## WORK REQUIRED:
Keep the pictures out of the copy and repeat the records exactly.

[Saved data entries]
++++

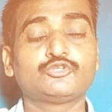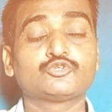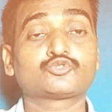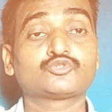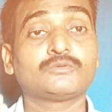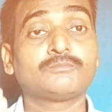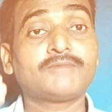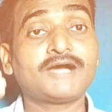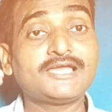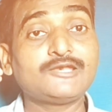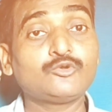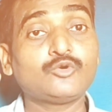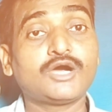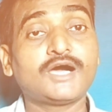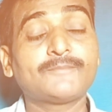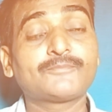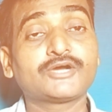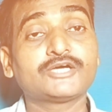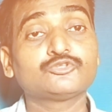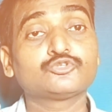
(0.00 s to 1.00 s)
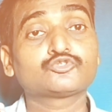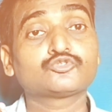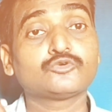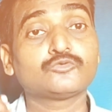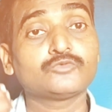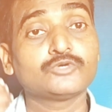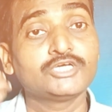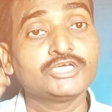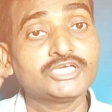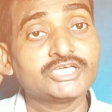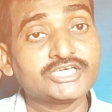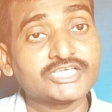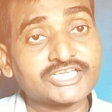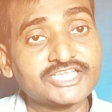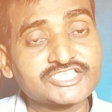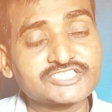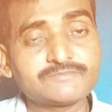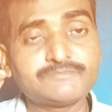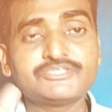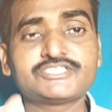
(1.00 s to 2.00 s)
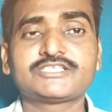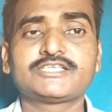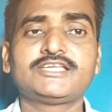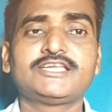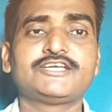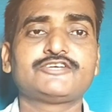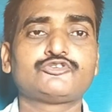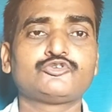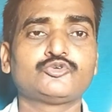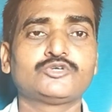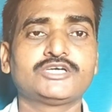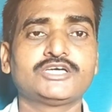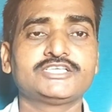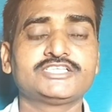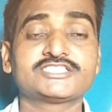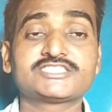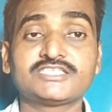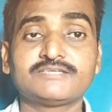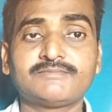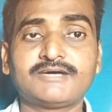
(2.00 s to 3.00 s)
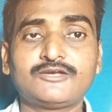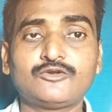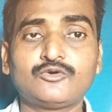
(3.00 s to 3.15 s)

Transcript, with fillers: है दोस्तों मान लो आपका दोस्तों रेसिपी से रिलेटिव है जैसे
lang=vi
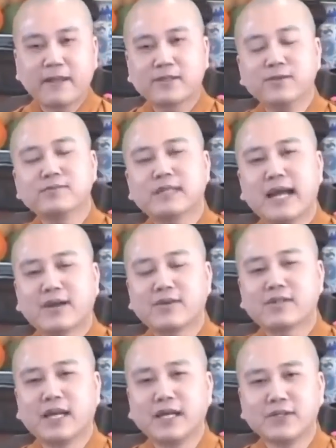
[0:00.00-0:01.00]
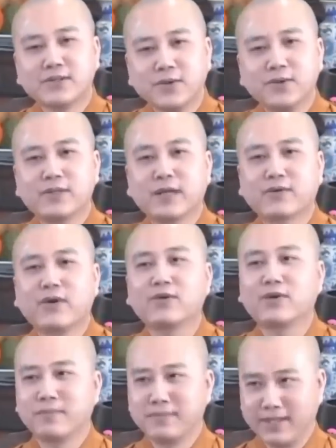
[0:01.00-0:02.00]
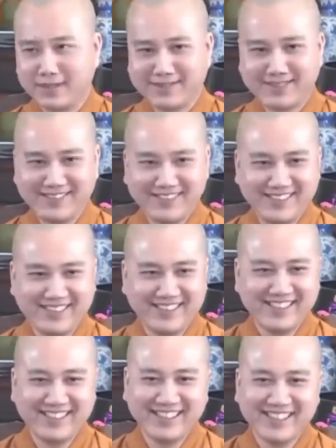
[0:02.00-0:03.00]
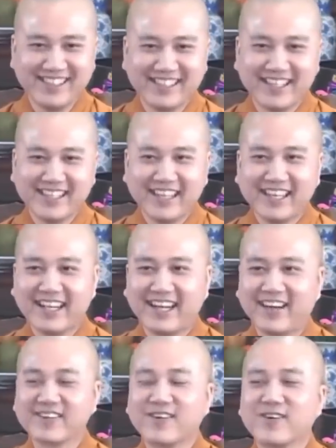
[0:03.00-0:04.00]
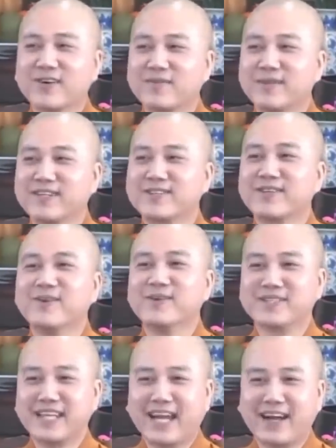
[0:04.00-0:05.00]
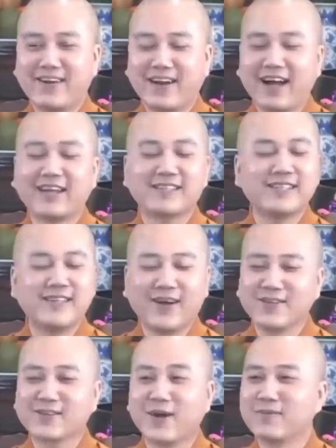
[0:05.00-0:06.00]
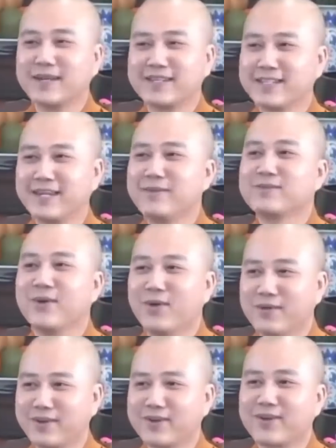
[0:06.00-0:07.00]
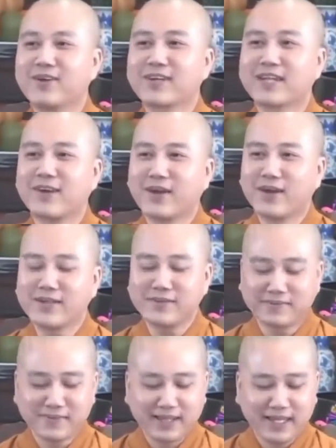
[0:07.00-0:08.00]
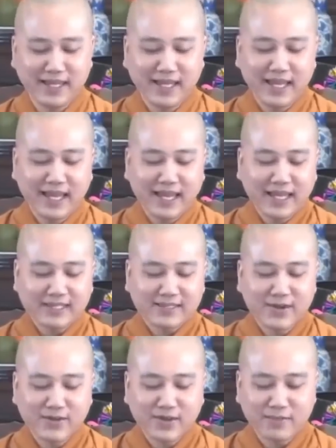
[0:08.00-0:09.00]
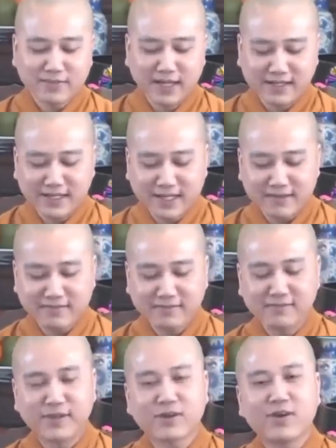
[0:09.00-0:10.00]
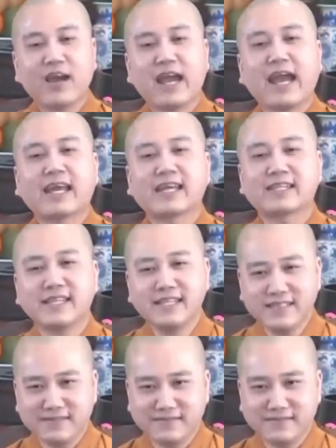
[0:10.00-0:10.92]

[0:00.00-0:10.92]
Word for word: chúng ta có thể tu theo con cọp đực hỏi con cọp đực tu làm sao à xin lỗi cọp đực thì nó tu mà nó có một cái thói con cọp đực á nó có hai cái tính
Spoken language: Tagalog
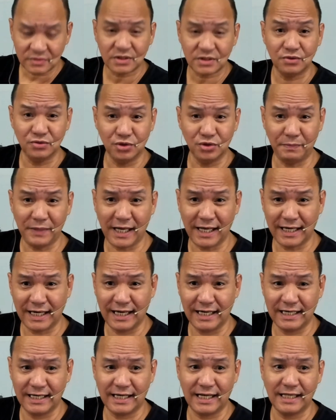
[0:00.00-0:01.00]
So
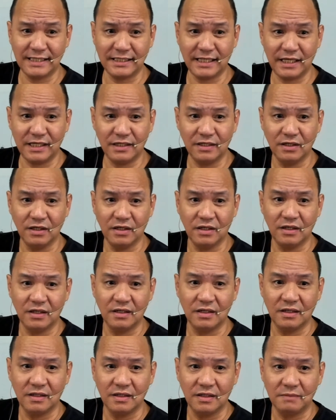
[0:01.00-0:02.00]
pag-aralan natin
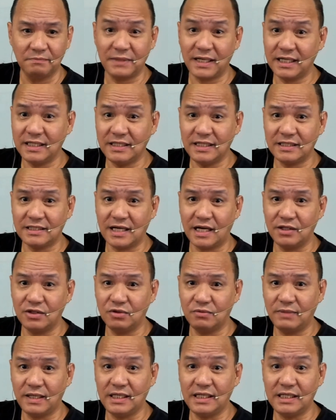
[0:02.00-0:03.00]
para hindi
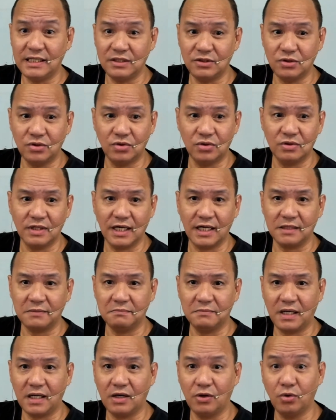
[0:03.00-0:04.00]
tayo malilito at
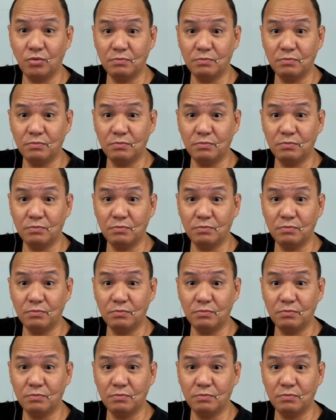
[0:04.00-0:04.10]
mag-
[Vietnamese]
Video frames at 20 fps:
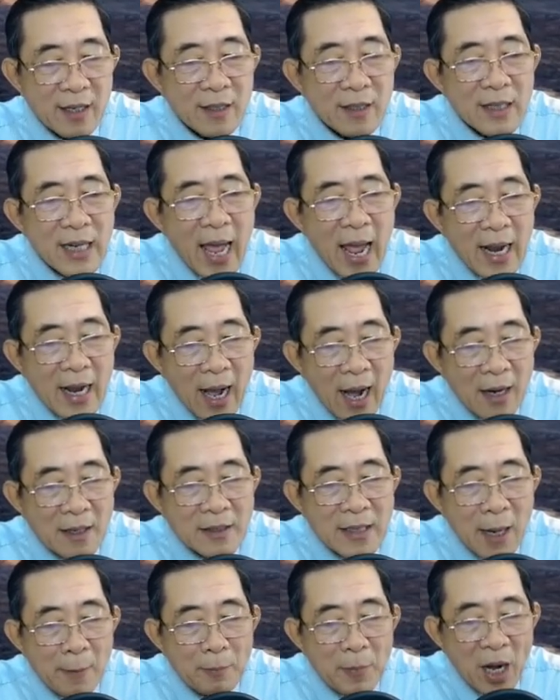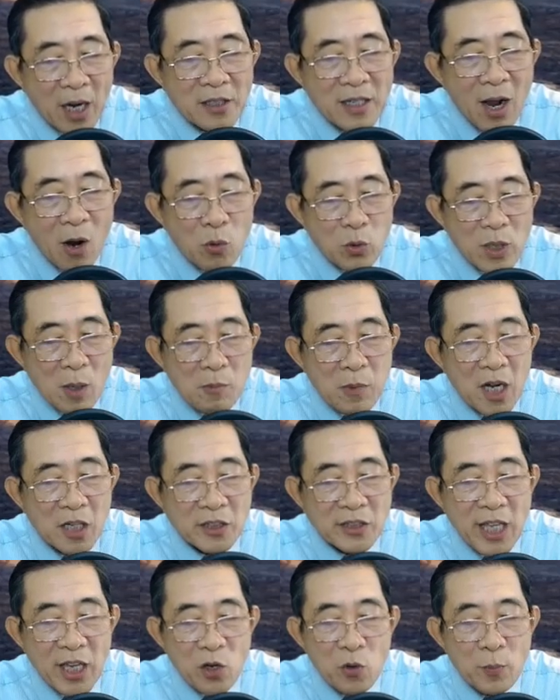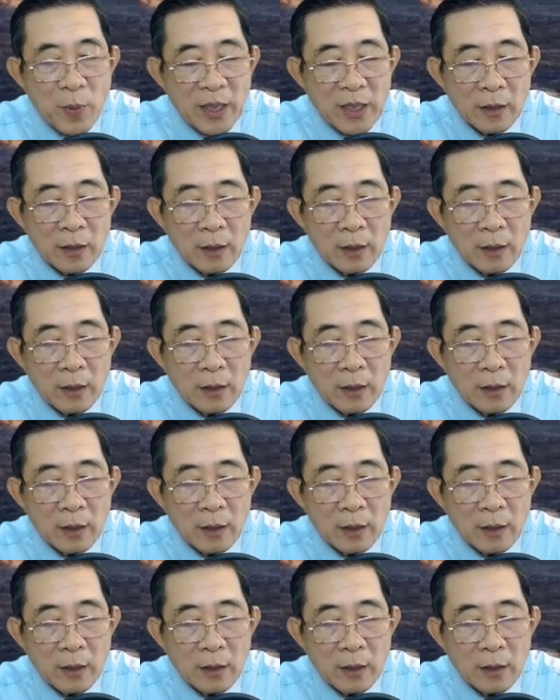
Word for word: đang ẩn nấp ở đâu trong cơ thể của mình.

++++

## EXERCISE RESPONSE:
(0.00 s to 1.00 s)
(1.00 s to 2.00 s)
(2.00 s to 3.00 s)
(3.00 s to 3.15 s)

Transcript, with fillers: है दोस्तों मान लो आपका दोस्तों रेसिपी से रिलेटिव है जैसे
lang=vi
[0:00.00-0:01.00]
[0:01.00-0:02.00]
[0:02.00-0:03.00]
[0:03.00-0:04.00]
[0:04.00-0:05.00]
[0:05.00-0:06.00]
[0:06.00-0:07.00]
[0:07.00-0:08.00]
[0:08.00-0:09.00]
[0:09.00-0:10.00]
[0:10.00-0:10.92]

[0:00.00-0:10.92]
Word for word: chúng ta có thể tu theo con cọp đực hỏi con cọp đực tu làm sao à xin lỗi cọp đực thì nó tu mà nó có một cái thói con cọp đực á nó có hai cái tính
Spoken language: Tagalog
[0:00.00-0:01.00]
So
[0:01.00-0:02.00]
pag-aralan natin
[0:02.00-0:03.00]
para hindi
[0:03.00-0:04.00]
tayo malilito at
[0:04.00-0:04.10]
mag-
[Vietnamese]
Video frames at 20 fps:
Word for word: đang ẩn nấp ở đâu trong cơ thể của mình.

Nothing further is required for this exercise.